値段で決めてはダメ!ドッグフードの選び方を獣医師が伝授

 


 
医食同源、食べるものに含まれる栄養素は身体を作ると同時に、栄養素以外の含有物(添加物など)の中には身体の老化を促進したり、病気の遠因になるものもあります。
毎日食べるものだからこそ、ドッグフード選びは動物病院選びと同じくらい注意深くありたいですね。とはいえ、あまり神経質になりすぎるのも病的で、科学的根拠のないリスクを大げさに取りすぎないよう、ドッグフード選びおよび毎日の愛犬への給餌の基礎を大まかにまとめてみようと思います。

犬は肉食という誤解

狼の食性を例に挙げて、ナマ肉食を推奨する説見たことがあるかもしれませんが、厳密にいうとこれは間違いです。犬は狼に確かに似ているのですが違う動物です。また、狼も肉だけを食べていたわけでなく、草食動物の胃の内容物まで含めて摂取して、肉に含まれる以外の栄養素を摂取していたと考えられています。
人に比べるとタンパク質(肉の栄養素)の要求量はかなり多いのは確かなのですが、ではビタミンや微量元素などは外侮からの摂取が不要かというと、そんなことはありません。また、一説にはペットとして犬が捕食をしなくなってから6万年が経過しているという説もあり、消化機能などももはや野犬とも伴侶動物の犬は違うと考えて差し支えないでしょう。
細かい定義にはあまり意味はありませんが強いていえば犬は「肉食よりの雑食」という食性になります。

手作り食やナマ肉給餌の落とし穴

ひところ、ドッグフードには廃棄肉や、病死した家畜の肉などが、薬剤ごと含まれていて危険であるという説を根拠にした手作り色ブームが各地で起こりました。食事が健全であることでなりにくくなる病気がたくさんあることに関しては私も大賛成です。人間も、カップラーメンやファーストフードばかり食べていると肌も荒れて、免疫力も下がりますよね。

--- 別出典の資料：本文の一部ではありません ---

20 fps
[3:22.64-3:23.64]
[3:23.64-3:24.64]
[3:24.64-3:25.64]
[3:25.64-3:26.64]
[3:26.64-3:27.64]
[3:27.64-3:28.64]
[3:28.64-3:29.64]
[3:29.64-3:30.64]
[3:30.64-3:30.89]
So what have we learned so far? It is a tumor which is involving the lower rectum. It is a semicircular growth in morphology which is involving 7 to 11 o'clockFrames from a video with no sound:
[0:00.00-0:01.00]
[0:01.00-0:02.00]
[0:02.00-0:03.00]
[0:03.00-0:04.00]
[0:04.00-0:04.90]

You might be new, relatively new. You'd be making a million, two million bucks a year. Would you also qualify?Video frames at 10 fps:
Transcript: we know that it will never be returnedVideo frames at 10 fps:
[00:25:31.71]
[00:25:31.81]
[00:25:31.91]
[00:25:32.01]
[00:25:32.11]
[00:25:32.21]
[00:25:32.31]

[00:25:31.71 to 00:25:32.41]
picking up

ところが、前述の通り、犬の栄養学は、環境に合わせて変化し続けてきたため、人と同じ調子で同じものを与えれば良いというものでもなく、手作り食やナマ肉を中心とした給餌の犬はどうも毛艶が悪かったり、コレステロール値が安定しなかったり、歯周病が深刻であったりといった弊害もブームの余波でたくさん臨床では現れてしまいました。

肉を必要以上に与えすぎてリンとカルシウムのバランスが崩れ、関節の病気になりやすくなったり、手作り色でミネラル欠乏症に陥って慢性皮膚疾患に繋がったりしたのです。

何を与えるのが理想的なの?

ではどのドッグフードが良いのですかという質問に当然帰着するのですが、なんとも歯切れの悪い回答にはなるのですが「万能のフードはありません」が結論です。

当社のドッグフードで病気が治る、うち以外のドッグフードは病気になるといった宗教まがいの商品の触れ込みをやたらと信用しないことです。
腐っている食べ物以上に有害なものはないため、無害と統計学上わかっている範囲で防腐剤はかならず入っています。人もそうですが、全く無菌でなんの添加物も入っていない食事を摂ろうと思うと、そのエネルギーは果てしなく、自給自足するくらいしか方法は取れなくなります。その生活がすべての人にとって健全だとは個人的には思わないので、摂りこまない努力よりも、摂っても解毒する体の機能を高める方がさまざまな意味で健康的です。

そのためにも、必要以上の添加物は与えない、バランスよく原料の産地やメーカを分散する、日頃から適切な量の運動をさせてたくさん愛情を注いで免疫力を維持するといったトータルバランスで食事を考えて行くことが望ましいでしょう。

万能のフードはなくとも、ある程度のクオリティのフードを選び、手作りを与えるなら歯周病予防の指導をはじめに獣医師から受け、定期的な血液検査や被毛のチェックで適宜サプリメントを添加するようにするとよいでしょう。調べすぎると疑心暗鬼になりますが、一つの目安は「値段」になるので(高ければよいというものでもありません)、1kgあたりで1500円前後を目安に、愛犬の便の状態や被毛の状態を観察しながら「その子にとってのベストフード」を見つけていってください。